__EXERCISE DESCRIPTION__: Set down the data below once more, precisely as it reads.

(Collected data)
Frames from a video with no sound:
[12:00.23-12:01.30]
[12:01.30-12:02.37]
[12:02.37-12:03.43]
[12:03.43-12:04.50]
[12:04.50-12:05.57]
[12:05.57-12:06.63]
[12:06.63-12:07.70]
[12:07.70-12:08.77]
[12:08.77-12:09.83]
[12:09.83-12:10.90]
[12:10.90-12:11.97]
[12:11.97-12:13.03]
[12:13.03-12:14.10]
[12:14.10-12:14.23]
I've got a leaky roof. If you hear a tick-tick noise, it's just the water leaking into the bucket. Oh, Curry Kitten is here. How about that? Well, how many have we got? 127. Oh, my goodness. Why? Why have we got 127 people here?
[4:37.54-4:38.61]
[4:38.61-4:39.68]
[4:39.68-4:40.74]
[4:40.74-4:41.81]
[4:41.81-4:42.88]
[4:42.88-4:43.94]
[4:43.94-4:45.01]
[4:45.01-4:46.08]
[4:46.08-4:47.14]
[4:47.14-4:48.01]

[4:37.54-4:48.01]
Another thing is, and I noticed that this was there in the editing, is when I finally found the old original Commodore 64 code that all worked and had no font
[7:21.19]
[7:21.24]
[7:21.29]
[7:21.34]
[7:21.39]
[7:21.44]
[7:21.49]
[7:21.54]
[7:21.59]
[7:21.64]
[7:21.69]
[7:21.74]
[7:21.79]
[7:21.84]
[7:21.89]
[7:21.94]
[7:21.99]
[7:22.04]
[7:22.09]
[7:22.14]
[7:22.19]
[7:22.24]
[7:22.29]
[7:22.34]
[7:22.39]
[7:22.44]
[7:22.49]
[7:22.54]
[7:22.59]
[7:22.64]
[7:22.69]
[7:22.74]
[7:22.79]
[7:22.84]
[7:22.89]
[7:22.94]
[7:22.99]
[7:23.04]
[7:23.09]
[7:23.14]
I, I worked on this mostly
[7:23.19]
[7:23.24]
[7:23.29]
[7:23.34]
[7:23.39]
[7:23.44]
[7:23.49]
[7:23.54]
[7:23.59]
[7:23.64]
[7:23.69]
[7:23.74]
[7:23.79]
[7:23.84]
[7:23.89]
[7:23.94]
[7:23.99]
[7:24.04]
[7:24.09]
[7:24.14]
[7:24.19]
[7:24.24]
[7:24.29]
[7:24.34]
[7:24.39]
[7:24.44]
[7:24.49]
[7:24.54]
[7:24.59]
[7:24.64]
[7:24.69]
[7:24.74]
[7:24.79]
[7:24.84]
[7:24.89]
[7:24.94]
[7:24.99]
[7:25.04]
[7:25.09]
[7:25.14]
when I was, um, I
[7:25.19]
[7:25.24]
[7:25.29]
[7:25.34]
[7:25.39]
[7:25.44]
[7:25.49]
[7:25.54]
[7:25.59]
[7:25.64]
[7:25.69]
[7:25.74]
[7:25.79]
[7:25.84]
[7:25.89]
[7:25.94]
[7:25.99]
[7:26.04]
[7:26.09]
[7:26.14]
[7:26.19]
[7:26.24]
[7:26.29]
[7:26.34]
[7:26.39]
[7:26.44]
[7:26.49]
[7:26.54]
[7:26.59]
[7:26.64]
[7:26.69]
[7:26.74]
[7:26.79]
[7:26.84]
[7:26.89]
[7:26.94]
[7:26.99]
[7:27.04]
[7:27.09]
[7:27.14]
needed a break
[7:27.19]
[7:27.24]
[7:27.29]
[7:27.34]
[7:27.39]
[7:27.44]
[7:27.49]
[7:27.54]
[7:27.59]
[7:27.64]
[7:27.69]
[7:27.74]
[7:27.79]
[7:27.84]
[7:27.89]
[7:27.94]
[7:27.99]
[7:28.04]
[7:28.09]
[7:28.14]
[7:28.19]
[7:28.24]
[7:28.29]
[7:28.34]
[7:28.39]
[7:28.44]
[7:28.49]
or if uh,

__OUTPUT__:
Frames from a video with no sound:
[12:00.23-12:01.30]
[12:01.30-12:02.37]
[12:02.37-12:03.43]
[12:03.43-12:04.50]
[12:04.50-12:05.57]
[12:05.57-12:06.63]
[12:06.63-12:07.70]
[12:07.70-12:08.77]
[12:08.77-12:09.83]
[12:09.83-12:10.90]
[12:10.90-12:11.97]
[12:11.97-12:13.03]
[12:13.03-12:14.10]
[12:14.10-12:14.23]
I've got a leaky roof. If you hear a tick-tick noise, it's just the water leaking into the bucket. Oh, Curry Kitten is here. How about that? Well, how many have we got? 127. Oh, my goodness. Why? Why have we got 127 people here?
[4:37.54-4:38.61]
[4:38.61-4:39.68]
[4:39.68-4:40.74]
[4:40.74-4:41.81]
[4:41.81-4:42.88]
[4:42.88-4:43.94]
[4:43.94-4:45.01]
[4:45.01-4:46.08]
[4:46.08-4:47.14]
[4:47.14-4:48.01]

[4:37.54-4:48.01]
Another thing is, and I noticed that this was there in the editing, is when I finally found the old original Commodore 64 code that all worked and had no font
[7:21.19]
[7:21.24]
[7:21.29]
[7:21.34]
[7:21.39]
[7:21.44]
[7:21.49]
[7:21.54]
[7:21.59]
[7:21.64]
[7:21.69]
[7:21.74]
[7:21.79]
[7:21.84]
[7:21.89]
[7:21.94]
[7:21.99]
[7:22.04]
[7:22.09]
[7:22.14]
[7:22.19]
[7:22.24]
[7:22.29]
[7:22.34]
[7:22.39]
[7:22.44]
[7:22.49]
[7:22.54]
[7:22.59]
[7:22.64]
[7:22.69]
[7:22.74]
[7:22.79]
[7:22.84]
[7:22.89]
[7:22.94]
[7:22.99]
[7:23.04]
[7:23.09]
[7:23.14]
I, I worked on this mostly
[7:23.19]
[7:23.24]
[7:23.29]
[7:23.34]
[7:23.39]
[7:23.44]
[7:23.49]
[7:23.54]
[7:23.59]
[7:23.64]
[7:23.69]
[7:23.74]
[7:23.79]
[7:23.84]
[7:23.89]
[7:23.94]
[7:23.99]
[7:24.04]
[7:24.09]
[7:24.14]
[7:24.19]
[7:24.24]
[7:24.29]
[7:24.34]
[7:24.39]
[7:24.44]
[7:24.49]
[7:24.54]
[7:24.59]
[7:24.64]
[7:24.69]
[7:24.74]
[7:24.79]
[7:24.84]
[7:24.89]
[7:24.94]
[7:24.99]
[7:25.04]
[7:25.09]
[7:25.14]
when I was, um, I
[7:25.19]
[7:25.24]
[7:25.29]
[7:25.34]
[7:25.39]
[7:25.44]
[7:25.49]
[7:25.54]
[7:25.59]
[7:25.64]
[7:25.69]
[7:25.74]
[7:25.79]
[7:25.84]
[7:25.89]
[7:25.94]
[7:25.99]
[7:26.04]
[7:26.09]
[7:26.14]
[7:26.19]
[7:26.24]
[7:26.29]
[7:26.34]
[7:26.39]
[7:26.44]
[7:26.49]
[7:26.54]
[7:26.59]
[7:26.64]
[7:26.69]
[7:26.74]
[7:26.79]
[7:26.84]
[7:26.89]
[7:26.94]
[7:26.99]
[7:27.04]
[7:27.09]
[7:27.14]
needed a break
[7:27.19]
[7:27.24]
[7:27.29]
[7:27.34]
[7:27.39]
[7:27.44]
[7:27.49]
[7:27.54]
[7:27.59]
[7:27.64]
[7:27.69]
[7:27.74]
[7:27.79]
[7:27.84]
[7:27.89]
[7:27.94]
[7:27.99]
[7:28.04]
[7:28.09]
[7:28.14]
[7:28.19]
[7:28.24]
[7:28.29]
[7:28.34]
[7:28.39]
[7:28.44]
[7:28.49]
or if uh,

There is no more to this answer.